Der zu zahlende Endbetrag ist ein wichtiger Grund, warum die Maske nicht an Privatpersonen abgegeben werden soll. „Wir wissen, dass anderswo ganz andere Preise aufgerufen werden“, sagt Hannig. Spekulanten, die die Masken zum Weiterverkauf ordern, wolle man aber nicht unter die Arme greifen, sondern in der Krise gezielt helfen.

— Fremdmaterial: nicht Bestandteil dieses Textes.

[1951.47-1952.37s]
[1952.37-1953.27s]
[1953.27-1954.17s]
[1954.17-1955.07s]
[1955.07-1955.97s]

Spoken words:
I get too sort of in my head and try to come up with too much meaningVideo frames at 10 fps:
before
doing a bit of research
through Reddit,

Auch deshalb ging es bei der Zulassung offenkundig schnell und unkompliziert: Erst am vorletzten Wochenende wurde laut Hannig die Idee geboren und anschließend in die Tat umgesetzt. Technische Voraussetzungen, die amtliche (Sonder-)Zulassung – alles im Eiltempo erledigt. Seit dem 26.März liegt die Freigabe für die Maske mit dem Namen Sono MN durch das Bundesinstitut für Arzneimittel und Medizinprodukte zum Einsatz für den medizinischen Bereich vor. Sie gilt vorerst bis zum 31. Juli – eine Zertifizierung nach FFP2-Norm liegt allerdings nicht vor. Die Masken sind nicht für invasive Eingriffe und für die Behandlung bei Corona-Patienten oder Verdachtspersonen gedacht. Laut DFA-Angaben haben auch Hygiene-Ärzte ihre Schutzwirkung für das Verwenden während der Corona-Pandemie in Krankenhäusern im Raum Bielefeld bestätigt.

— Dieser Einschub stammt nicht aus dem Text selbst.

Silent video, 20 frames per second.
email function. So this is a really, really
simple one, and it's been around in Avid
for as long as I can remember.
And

Bielefeld? Goslar? Die beiden Schwestern helfen sich gegenseitig. Aus Ostwestfalen kommt der Mundschutz. Der Nasenbügel wird am Nordharz-Rand hergestellt. Gummi wird zugekauft – auch eine logistische Herausforderung, weil es in China produziert wird. Das Material, so heißt es im technischen Datenblatt für den Mundschutz, ist nicht steril und kann laut Hannig bei 70 Grad Celsius im Ofen für eine halbe Stunde vor einem nochmaligen Gebrauch erhitzt werden.